[Supplied records Boundary: Start]

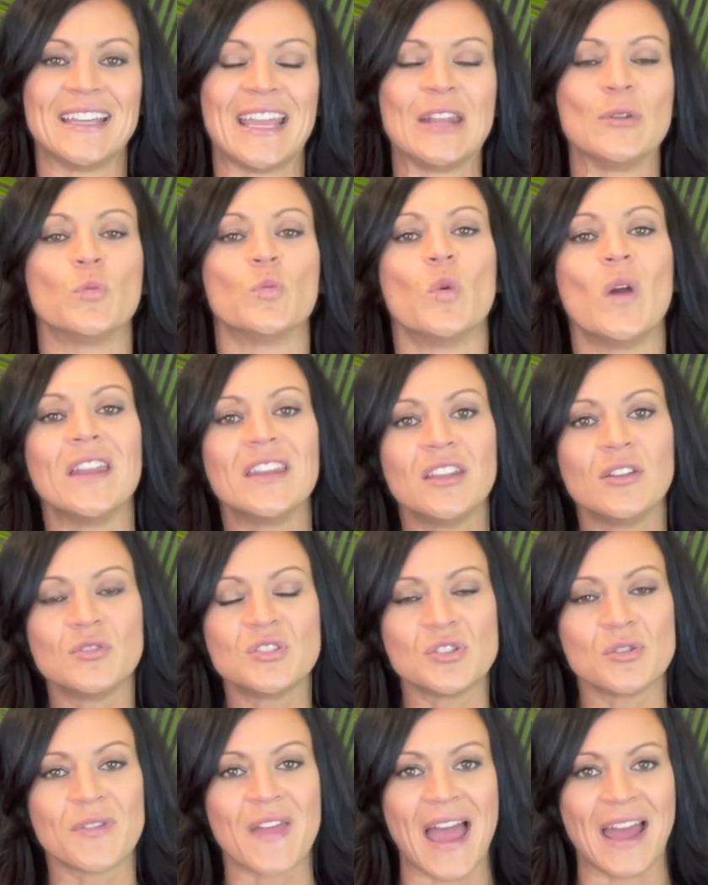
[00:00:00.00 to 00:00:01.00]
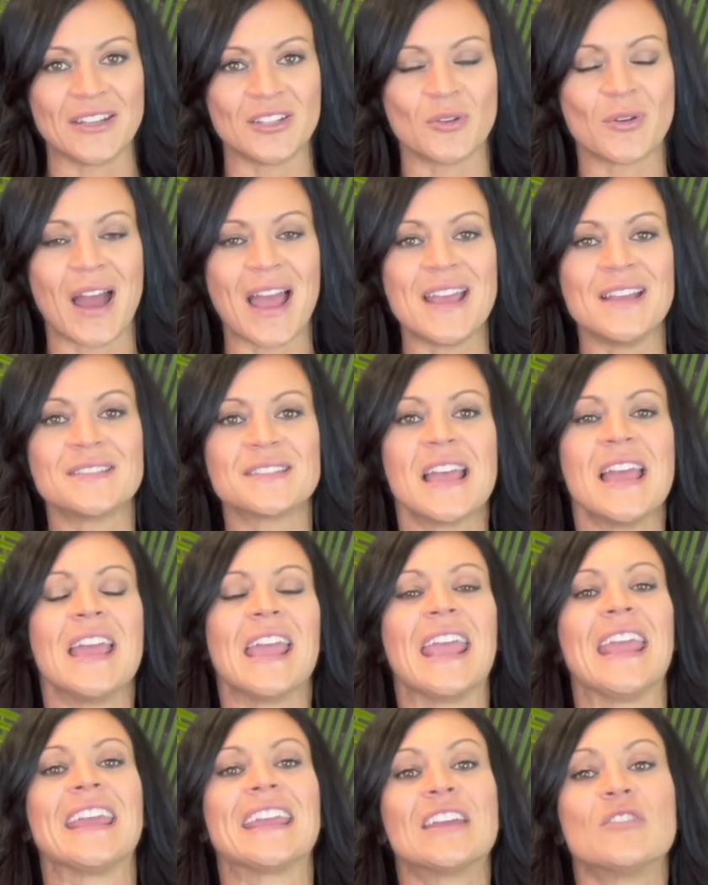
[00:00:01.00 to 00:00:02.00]
And when you do that, you guys,
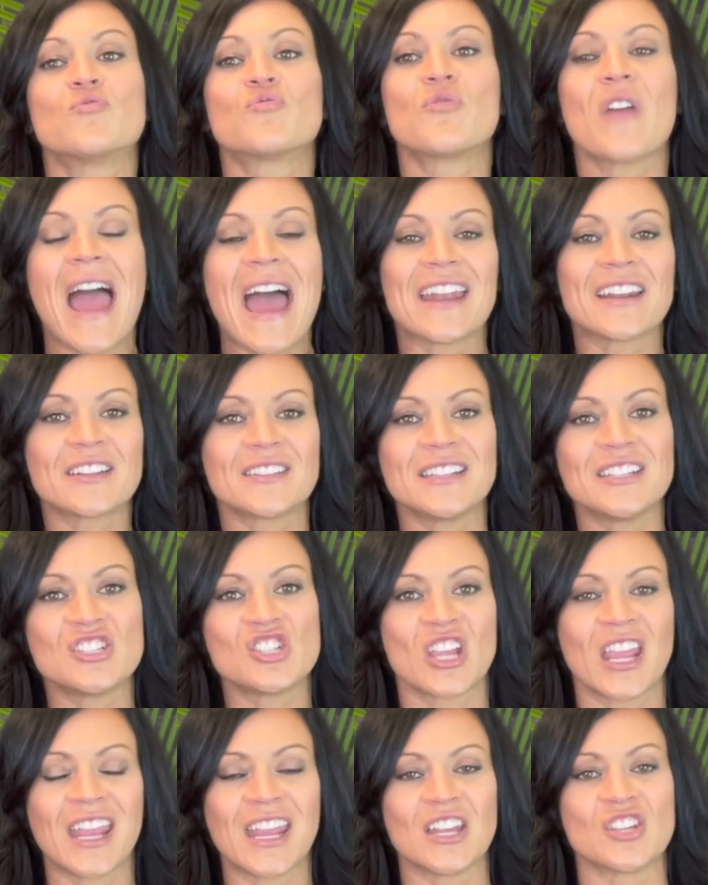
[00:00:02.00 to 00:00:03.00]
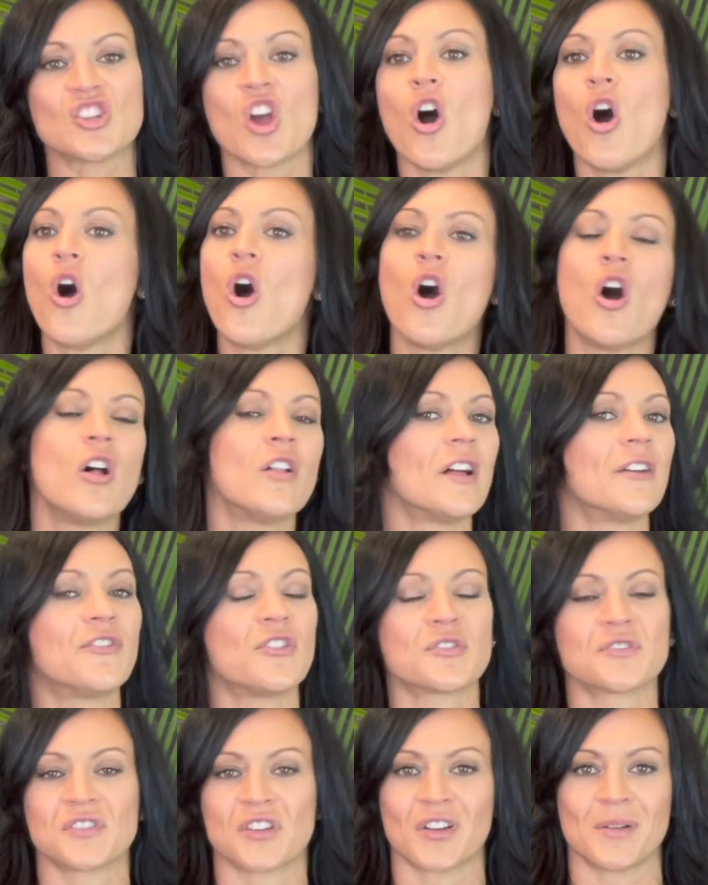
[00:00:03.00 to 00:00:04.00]
it can radically change all of
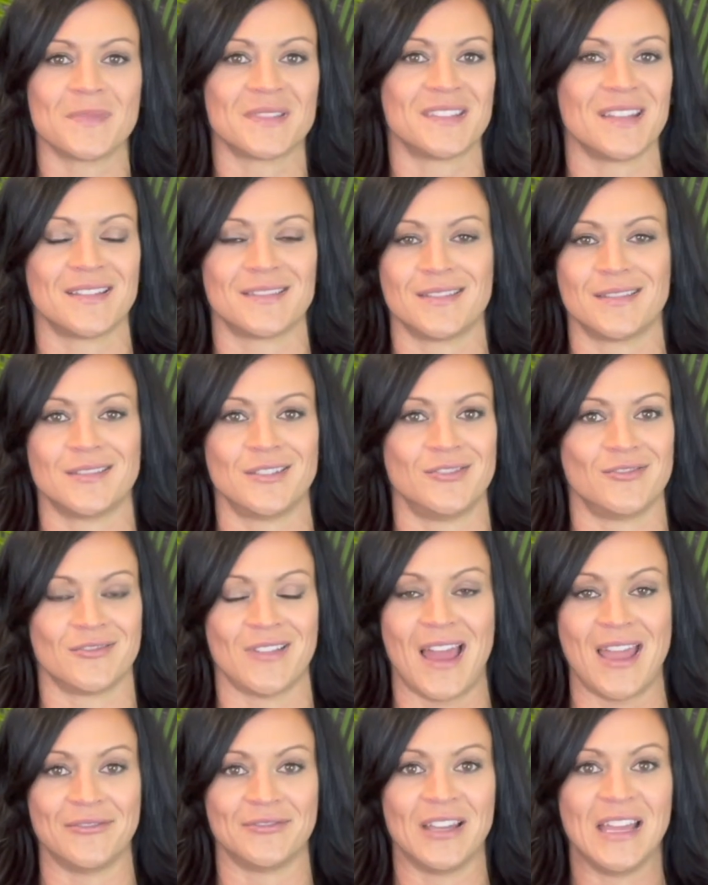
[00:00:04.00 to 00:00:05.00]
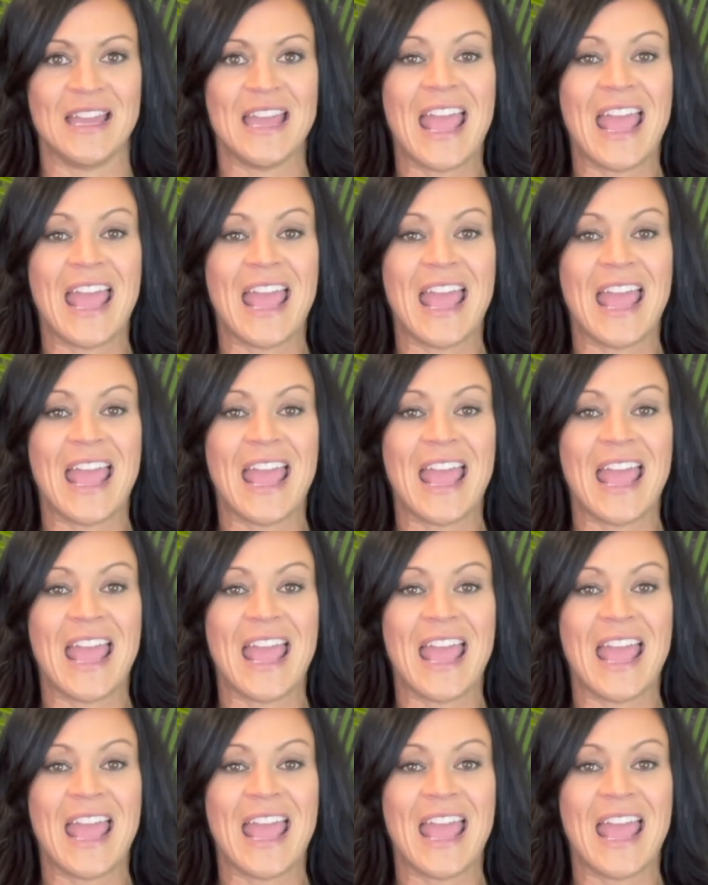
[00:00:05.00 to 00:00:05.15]
your circumstances in your life.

[Supplied records Boundary: End]

> **Task statement**
In the records, the line containing "[00:00:01.00 to 00:00:02.00]" starts the span and the final line ends it. Output exactly that span, both ends included, with no pictures and nothing else.

> **Solved problem**
[00:00:01.00 to 00:00:02.00]
And when you do that, you guys,
[00:00:02.00 to 00:00:03.00]
[00:00:03.00 to 00:00:04.00]
it can radically change all of
[00:00:04.00 to 00:00:05.00]
[00:00:05.00 to 00:00:05.15]
your circumstances in your life.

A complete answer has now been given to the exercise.